Now, you got to an antique auction in town and nobody is bidding on anything. I mean, you can hear crickets in the place – there’s just nobody bidding and the prices are averaging 60% of their actual valuations.
At home, you can tell all your friends your antiques are worth $100,000, but that’s just talk. For someone that relies on your financial statement, the true value right now is $60,000 because that’s what the last market value was out in the word! In the same way, you can’t count next months’ paycheques on your bank balance today.
It’s a law called Mark to Market and started because of Enron Energy frauds more than a decade ago where they counted billions of dollars of next years’ maybe profits as today’s income. The financial statement now has to show the actual true market value each day!
The logic of this regulation is solid but in our example it’s also totally stupid, right? Well, there’s also a law of unintended consequences and that regulation is responsible for a huge part of the credit crunch for businesses.
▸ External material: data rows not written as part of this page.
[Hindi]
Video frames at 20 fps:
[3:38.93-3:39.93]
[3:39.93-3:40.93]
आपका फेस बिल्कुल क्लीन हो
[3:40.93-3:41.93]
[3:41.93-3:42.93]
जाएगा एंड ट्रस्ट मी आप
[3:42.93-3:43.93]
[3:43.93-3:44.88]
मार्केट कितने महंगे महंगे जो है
Here’s a “today” example of it: Drug giant Pfizer is buying another drug giant Wyeth. One lender was approached to do a $10 billion finance package as part of the sale. Maybe the rate was good, the deal was solid – I don’t know. But today, lenders have to value commercial loans at about 70 cents on the dollar. So the day the loan gets made, if it does, it isn’t a value of $10 billion – it has to be shown as $7 billion. So on paper, this lender has lost $3 billion the day the cheque is written! THAT is a problem and that’s part of the reason business lending has slowed down so much.
One other thing:
I have a great idea but I don’t want to do it alone:
The Washington Post recently featured a story about Katie Wheelock and her family who went two weeks without spending a dime. The original family went a month but how about you join me for seven days of No Spending Week.
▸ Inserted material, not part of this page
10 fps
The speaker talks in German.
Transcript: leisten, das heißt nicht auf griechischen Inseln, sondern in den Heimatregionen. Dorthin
Fill the fridge, gas up the car and keep paying your normal payments like utilities, the rent or mortgage payments and car payments. But nothing comes out of your pocket, off your debit or credit card. No Tim Horton, no lunch out, make the tank of gas last or take the bus, no restaurant meals or take out. Yes, on day five or six you’ll need to reach a little deeper into the fridge or further down into the freezer and get a little more creative. But you can do it, I guarantee it.
Now, I don’t want to be a lawyer here but you know exactly what I mean. Try it for a week and you’d be amazed at the lessons you’ll learn and the insights you’ll get about yourself, your habits and the money that just mysteriously leaks out of your pocket. As Canadians, our so called burn rate of a $100 is 3 ½ days! And that doesn’t count what we put on credit cards.
I hope you’ll join me because there’s definitely strength in numbers. We’ll start next Wednesday night to let you go shopping and to the gas station and go until Wednesday March 4th.
In the worlds of President Obama: Yes we can!